I did not walk away, however.  I grabbed her arm and said, “Let’s GO!”  She jerked away violently, hurting both of us.  She raged.  I stood there.  People looked – gawked actually.  Heck, my own kids gawked.  I told the rest of the family to go ahead.  I should have gone ahead, too.  Instead, I escalated and shamed her.  I said, “All this over having to wear a jacket?  What is wrong with you?!”  (Absolutely not a good thing to do/say.)  She cried.  Eventually, she followed along.  It was only then that I remembered what we SHOULD be doing – ignoring the attitude and recognizing the pain – whatever pain it was.  I told the older kids to ignore her nasty attitude and respond to whatever she said in a normal tone of voice, or not respond at all if they felt they could not do so without reacting to her.  They did great.  By lunch time, she was behaving appropriately, though still clearly angry with me (and I with her).  We should validate her feelings, even as we parent her and explain to her that we’re only trying to take care of her.  It doesn’t mean we have to accept her behavior.  However, it may mean we have to deal with the behavior much later when we both are calm.

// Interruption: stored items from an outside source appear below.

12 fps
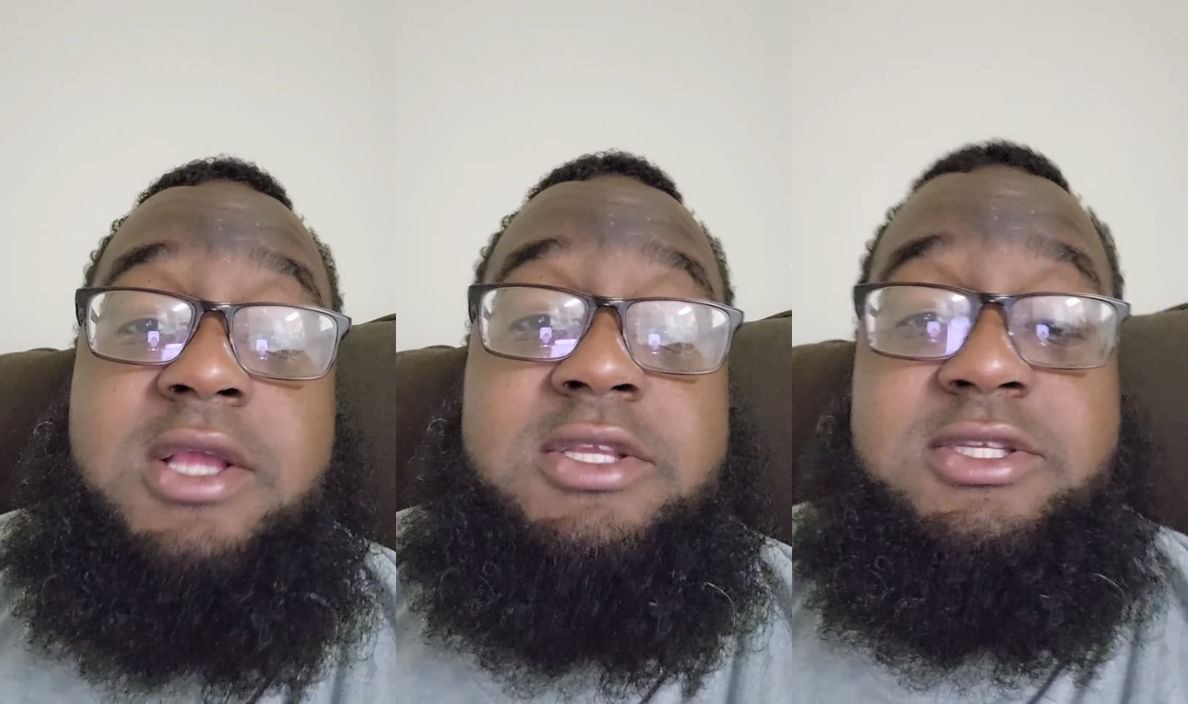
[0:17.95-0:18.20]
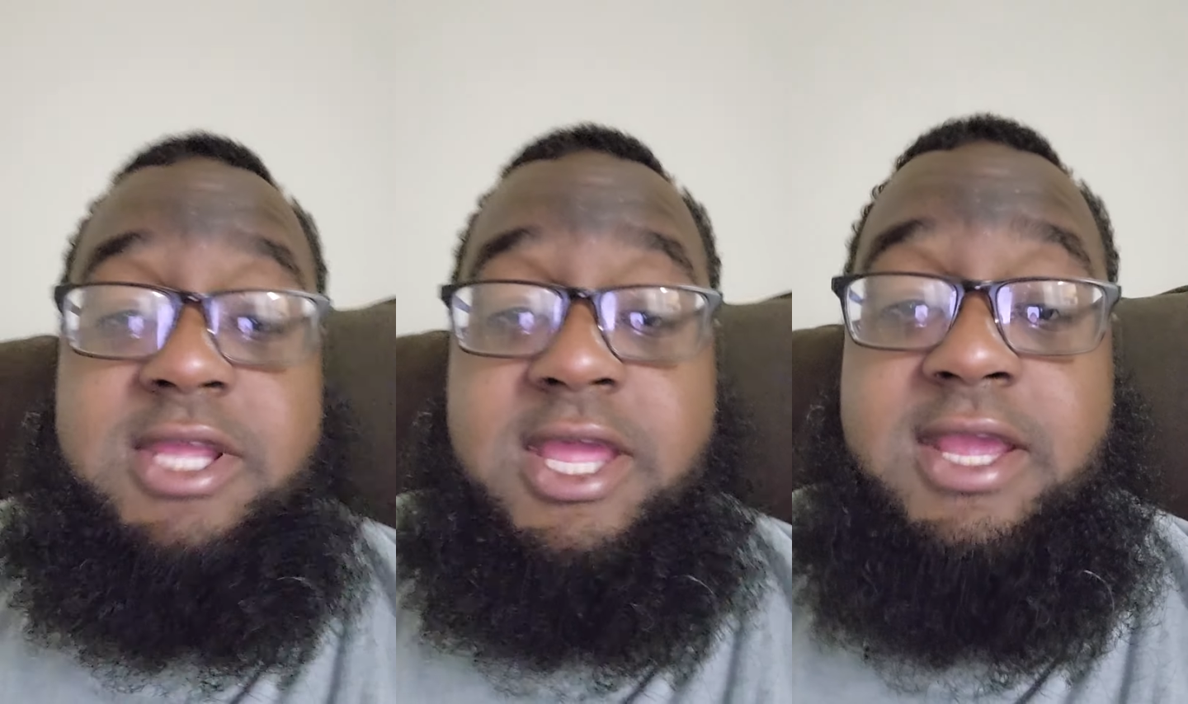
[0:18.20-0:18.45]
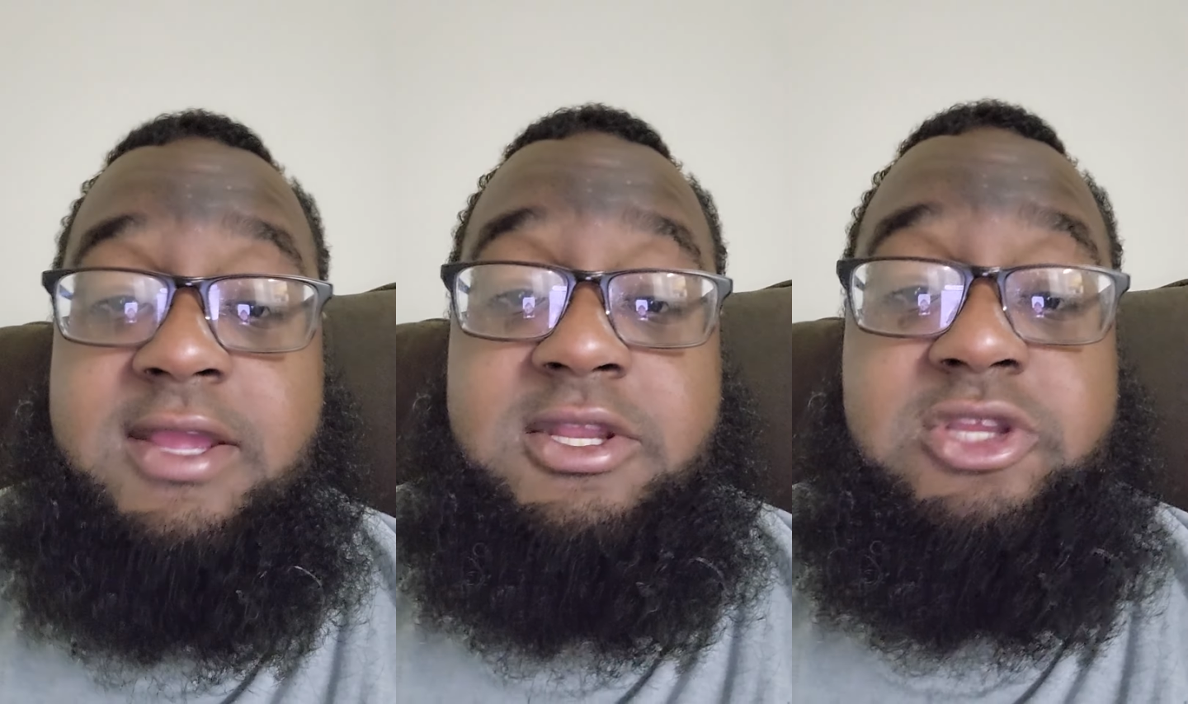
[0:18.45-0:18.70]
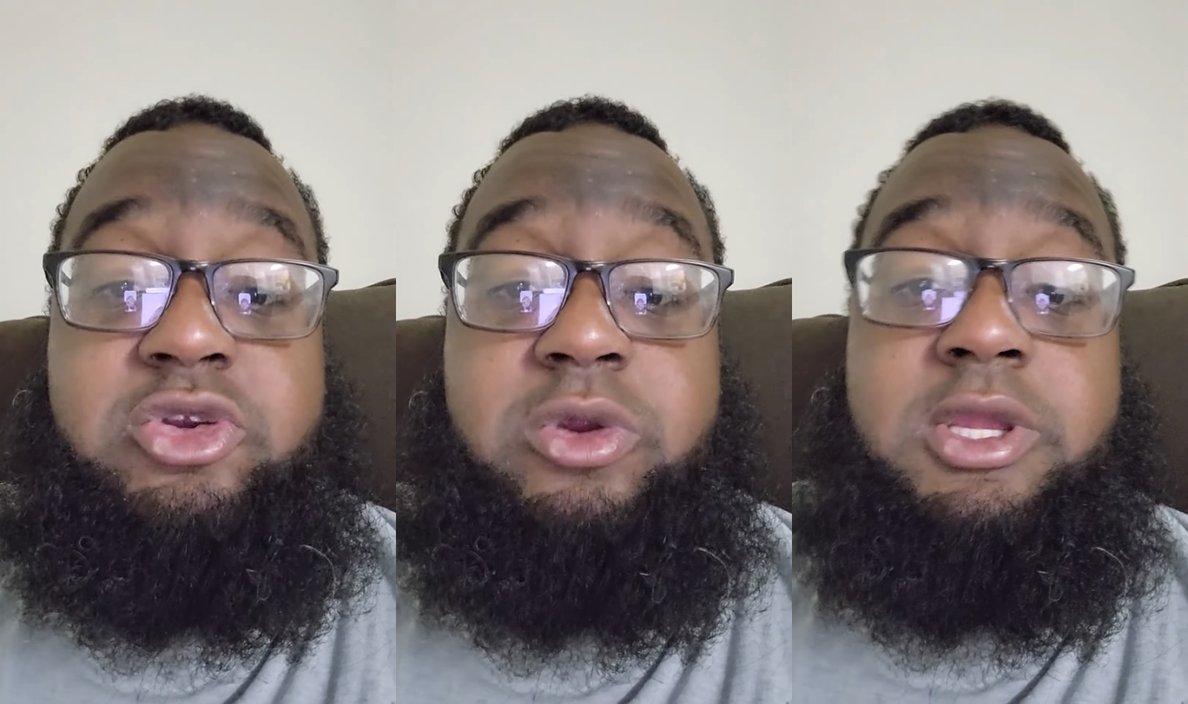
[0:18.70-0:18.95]

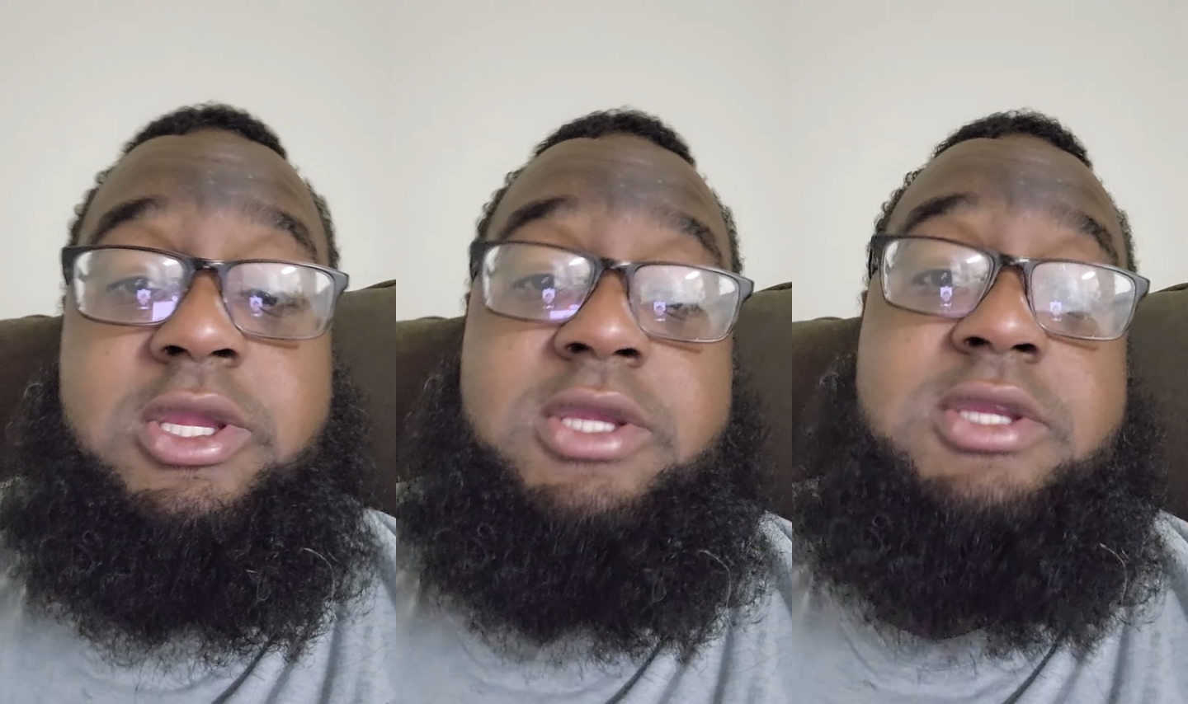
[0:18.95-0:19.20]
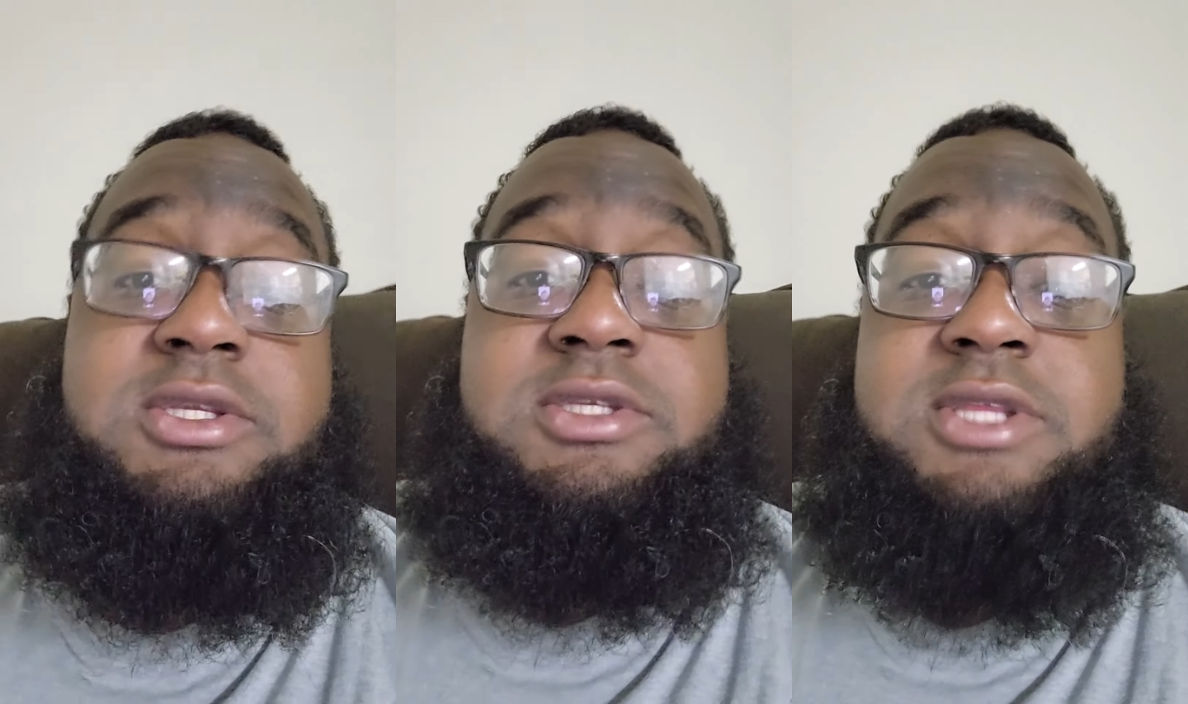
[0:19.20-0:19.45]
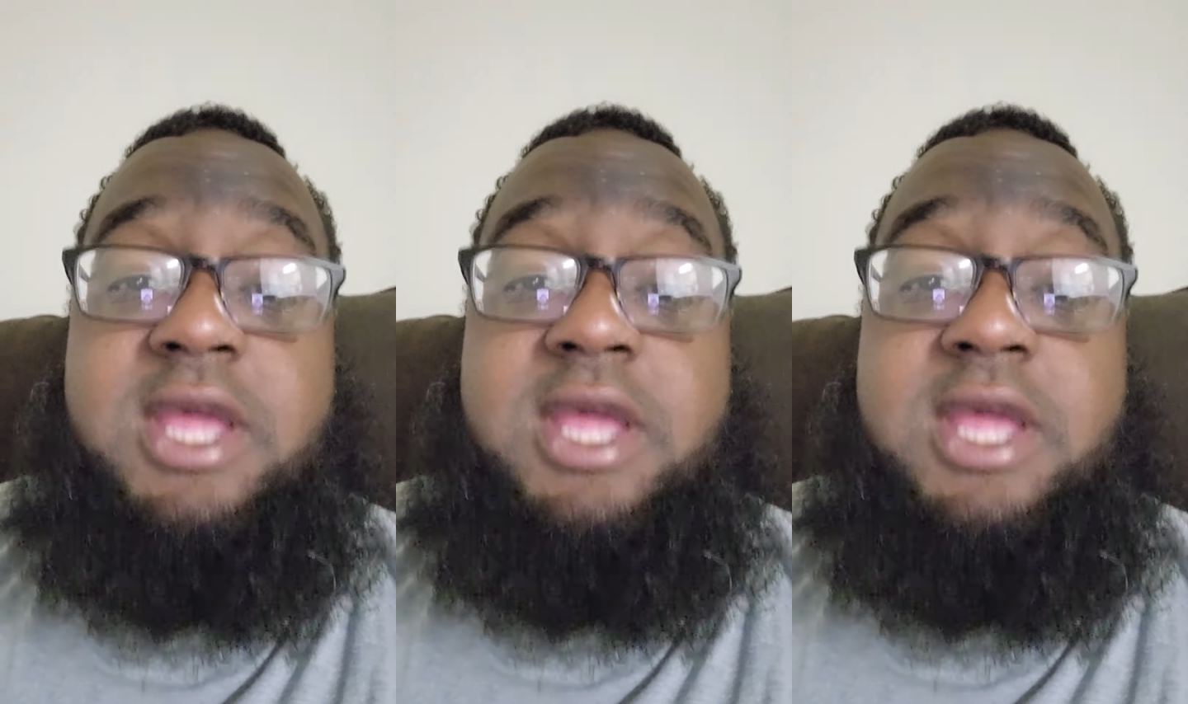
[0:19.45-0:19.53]
save the trees,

We were able to do just that later.  She didn’t want to talk about specifics though.  She never does.  She wants to forget about the times things don’t go well. 

We know a lot.  But we have so much more to learn.

"The fight for survival can become ingrained in a child's thinking.  Even when the environment changes and relationships become safe, the fight continues.  It's like carrying an umbrella to shield from the rain, but never putting it away once the sun is shining."  -- Heather Forbes



3 comments:

Diana said...

This is a stellar post, my friend. It's real and yes, it's what we've ALL done and ALL do, even when we know better. Writing about it, though, not only shares good tools with everyone else, it reinforces them for us and makes them more accessible next time we need them. It was a good reminder for me that I've been defaulting to that hammer myself and I need to dig deeper and find better tools, even when I am tired and sick of the games.

just me said...

I've been reading your blog for a while and I find it very inspiring. It sounds like you are doing an amazing job with the kids they are lucky to have you as a mom!

Unknown said...

Diana - Funny, but the old, "If I Had a Hammer" song just keeps going through my head! ;o)

just me - Thank you for your kind words. I'm pretty lucky to have the kids I have.